Reges Interesse der Bürger jüngst im Bauausschuss der Gemeinde Meinersen: Rund 30 Einwohner nahmen an der Sitzung teil. Sie interessierten sich vor allem für die Vergabe neuer Straßennamen im Baugebiet Meinersen-Süd, aber auch für die Bauleitplanung für den möglichen Bau eines Supermarktes in Ohof.

Argumente gegen Namen von Feuerwehrleuten

Über die Vergabe der Straßennamen wurde dann auch lange von den Ausschussmitgliedern diskutiert. Die Meinerserin Tjadina Heuer hatte vor einiger Zeit die Anregung gegeben, das Andenken an die fünf Feuerwehrleute, die bei der Waldbrandkatastrophe 1975 gestorben waren, durch das Benennen von Straßen nach ihnen zu bewahren. Dafür gibt es bereits im Wald einen Gedenkstein mit entsprechendem Umfeld, alljährlich findet dort auch eine große Gedenkfeier statt. Zwar sahen auch die Politiker in der Idee einen rühmlichen Gedanken, doch konnten sie sich noch nicht entscheiden, ob die Benennung von Straßen nach den Feuerwehrleuten erfolgen soll. Als Alternativen werden noch die Wahl von alten Flurnamen oder von Vogelnamen diskutiert. Letztlich einigte man sich darauf, zunächst in den Klausurtagungen der einzelnen Fraktionen noch einmal zu beraten und dann erneut in den politischen Gremien darüber zu sprechen.

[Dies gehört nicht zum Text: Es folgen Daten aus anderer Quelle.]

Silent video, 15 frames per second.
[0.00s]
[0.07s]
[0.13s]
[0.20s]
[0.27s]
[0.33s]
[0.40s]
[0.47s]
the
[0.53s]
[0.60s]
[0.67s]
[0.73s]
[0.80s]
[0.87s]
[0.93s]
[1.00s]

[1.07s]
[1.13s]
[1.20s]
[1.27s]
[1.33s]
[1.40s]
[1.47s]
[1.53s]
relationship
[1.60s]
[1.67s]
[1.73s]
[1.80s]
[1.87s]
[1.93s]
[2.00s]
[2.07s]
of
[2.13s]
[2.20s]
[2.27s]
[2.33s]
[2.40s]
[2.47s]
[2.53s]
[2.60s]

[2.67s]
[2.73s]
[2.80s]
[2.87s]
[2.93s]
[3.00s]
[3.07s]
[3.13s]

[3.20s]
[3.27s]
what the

Tjadina Heuer vor der Gedenktafel am Ehrenmal im Wald bei Meinersen: Die Schülerin hat jetzt beantragt, dass fünf Straßen die Namen der Brandopfeer tragen sollen, die bei der Waldbrandkatastrophe 1975 ums Leben kamen. Quelle: Hilke Kottlick

Grundlagen für Supermarkt

Für den Bereich Schwarzer Weg in Ohof wurde dann der Aufstellungsbeschluss gefasst für den Bebauungsplan. Das Verfahren ist noch ganz am Anfang, zunächst wurden die Grundlagen geschaffen für die Pläne eines Investors, dort einen Supermarkt zu errichten. Die Einwohner hatten in dem Zusammenhang vor allem Interesse an der Frage eines Ausbaus der Straße – was aber noch nicht Gegenstand der Diskussion war. Die Beteiligung der Öffentlichkeit folgt in einem nächsten Schritt des Verfahrens ohnehin noch.

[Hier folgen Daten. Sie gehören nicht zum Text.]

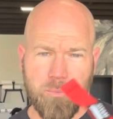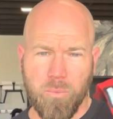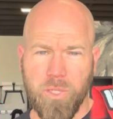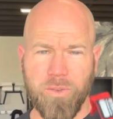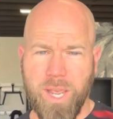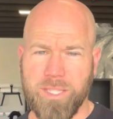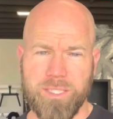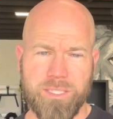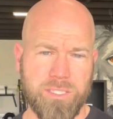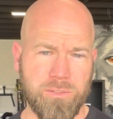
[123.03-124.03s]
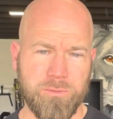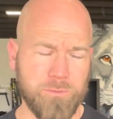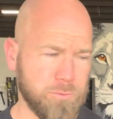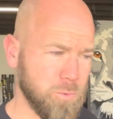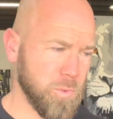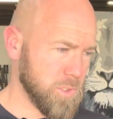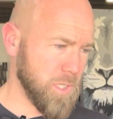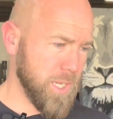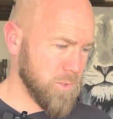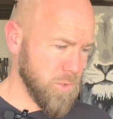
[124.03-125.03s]
We've had this system
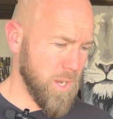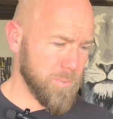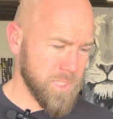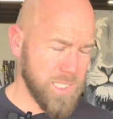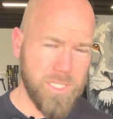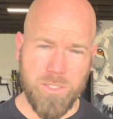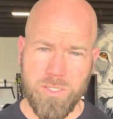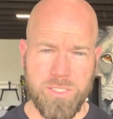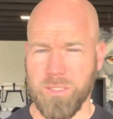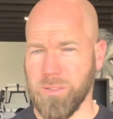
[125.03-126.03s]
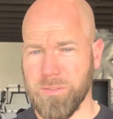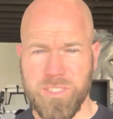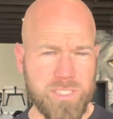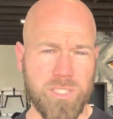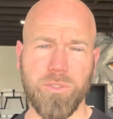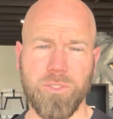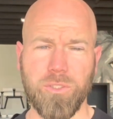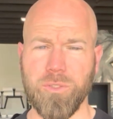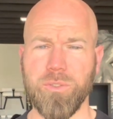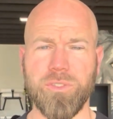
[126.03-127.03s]
for I don't know how many years. I still
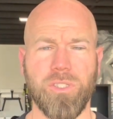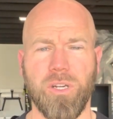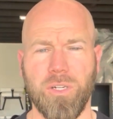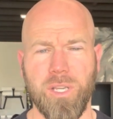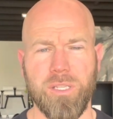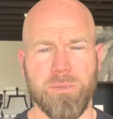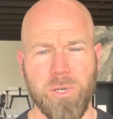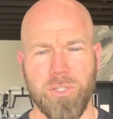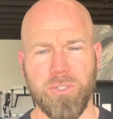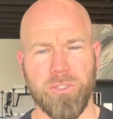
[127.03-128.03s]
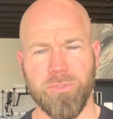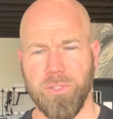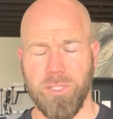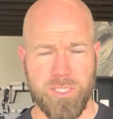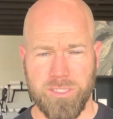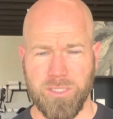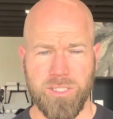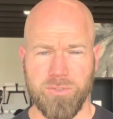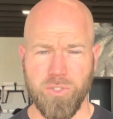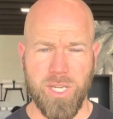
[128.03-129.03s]
use a heart rate monitor for lots and
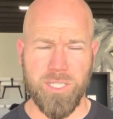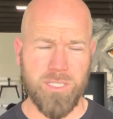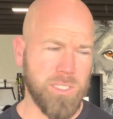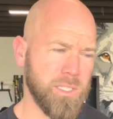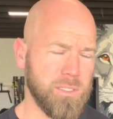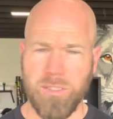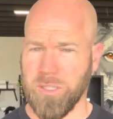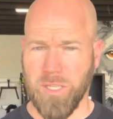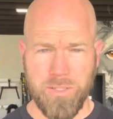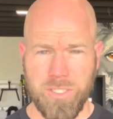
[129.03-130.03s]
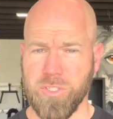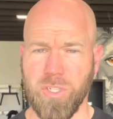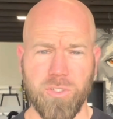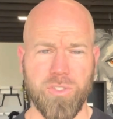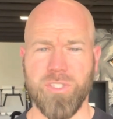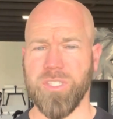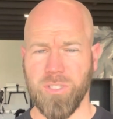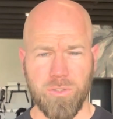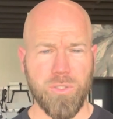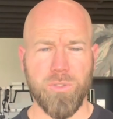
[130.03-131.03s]
lots of training. A lot of the instructors
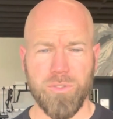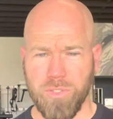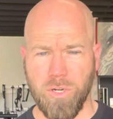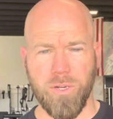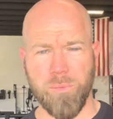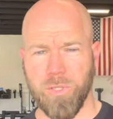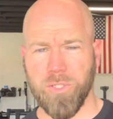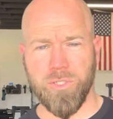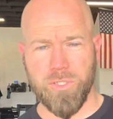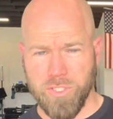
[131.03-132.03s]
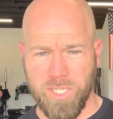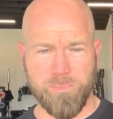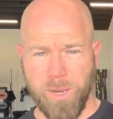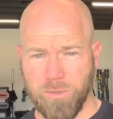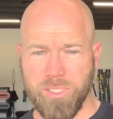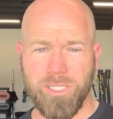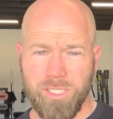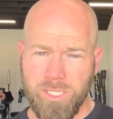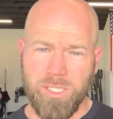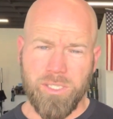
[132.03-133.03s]
still use a heart rate monitor, chest-mounted
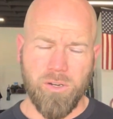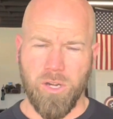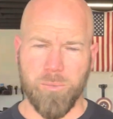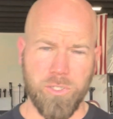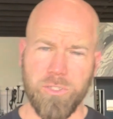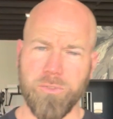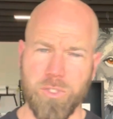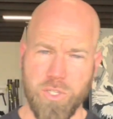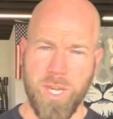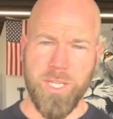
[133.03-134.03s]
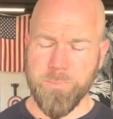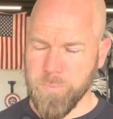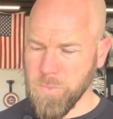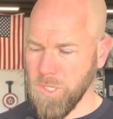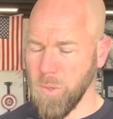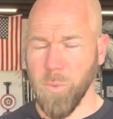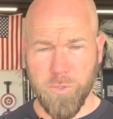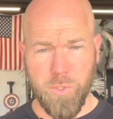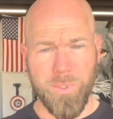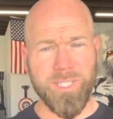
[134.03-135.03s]
heart rate monitor for training when
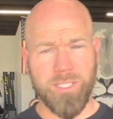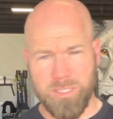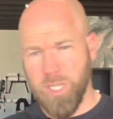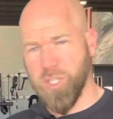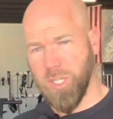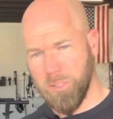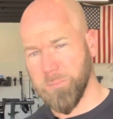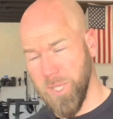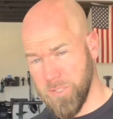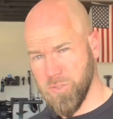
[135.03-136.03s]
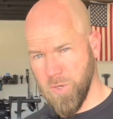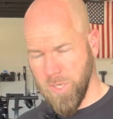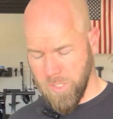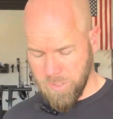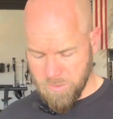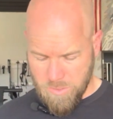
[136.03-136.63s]
we're doing conditioning-based training.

Das ist am Appelweg in Päse geplant

Grünes Licht gab es auch für den Bebauungsplan Appelweg in Päse. Auch hier ging es um einen Aufstellungsbeschluss. Ziel eines privaten Vorhabenträgers ist die Errichtung eines Baumhaushotels mit fünf Baumhäusern, einer Betriebsleiterwohnung, einer Rezeption sowie drei Nebengebäuden. Außerdem sollen Renaturierungsmaßnahmen mit dem Ziel einer ökologischen Aufwertung erfolgen und ein sanfter Tourismus ermöglicht werden. Die Pläne trafen auf einhellige Zustimmung im Ausschuss.

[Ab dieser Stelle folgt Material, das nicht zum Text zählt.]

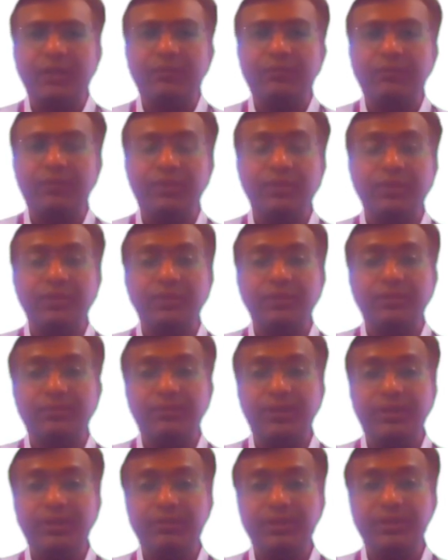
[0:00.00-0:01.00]
which is the
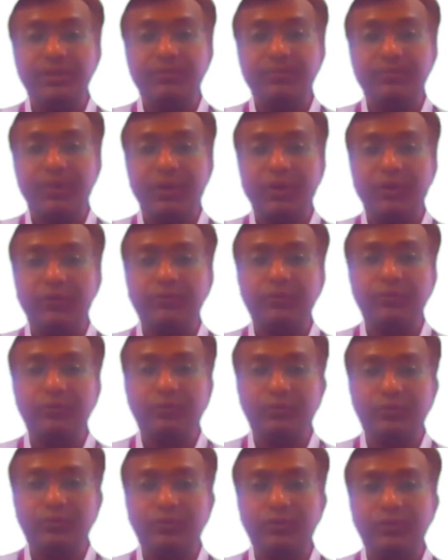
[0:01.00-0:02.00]
very much powerful
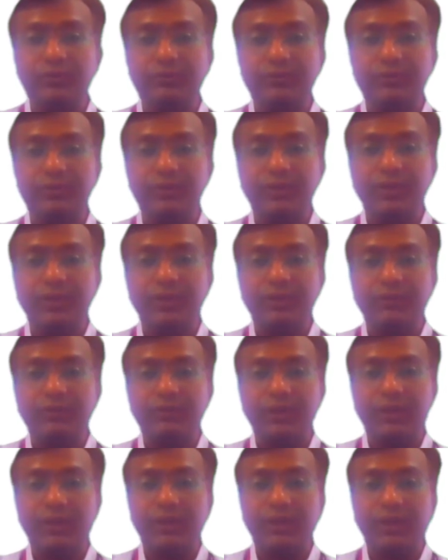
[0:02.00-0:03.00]
tool
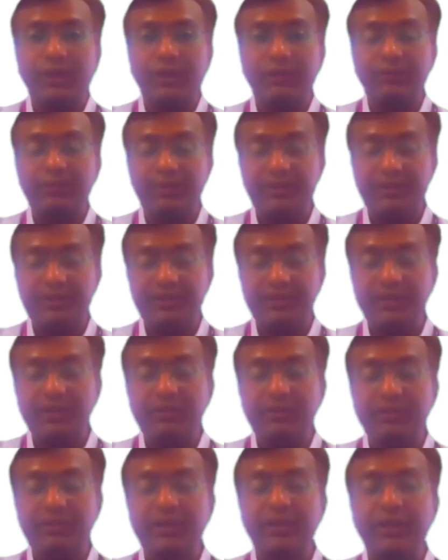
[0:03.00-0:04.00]
and which is
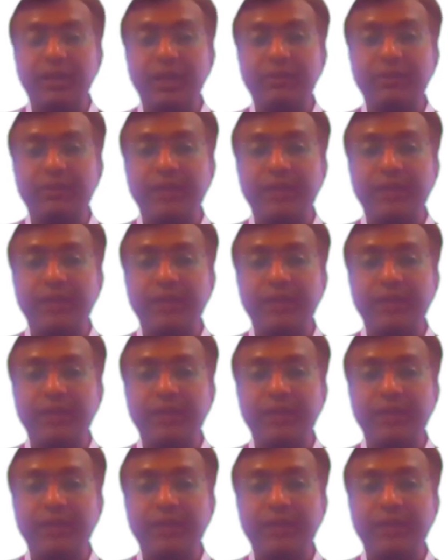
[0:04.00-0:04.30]
derived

Wie will Meinersen regenerative Energien fördern?

Heiß diskutiert wurde dann hingegen, ob der Bau von Photovoltaik- oder Solarthermieanlagen durch Hauseigentümer im Neubaugebiet Harsebruch in Päse durch die Gemeinde mit bis zu 1000 Euro gefördert werden soll. CDU, FPD und Grüne hatten den entsprechenden Antrag gestellt. Zu bedenken gegeben wurde unter anderem, dass es auch andere Möglichkeiten gebe, regenerative Energien zu fördern. Auch kam die Frage auf, wie viel Sinn es mache, ohnehin aus ökologischer Sicht schon sehr gut gedämmte und mit modernen Heizanlagen versehene Neubauten zusätzlich zu fördern. Ausschussvorsitzender Uwe Solkan wies darauf hin, dass er es mindestens für genauso sinnvoll halte, den Tausch einer 25 bis 30 Jahre alten Ölheizung gegen ein modernes Gerät zu bezuschussen. Und schließlich spielt auch die angespannte Haushaltslage der Gemeinde ein Rolle, denn wenn man eine Förderung in einem Baugebiet ermöglicht, folgt quasi automatisch die Frage nach Förderung auch aus anderen Baugebieten. Am Ende einigte man sich darauf, die Förderung zunächst als Pilotprojekt zu verfolgen, um dann zu gucken, wie die Resonanz ist, und gegebenenfalls weitere Überlegungen folgen zu lassen. Zudem sollen alternativ auch andere Fördermöglichkeiten für Umweltschutzmaßnahmen geprüft werden.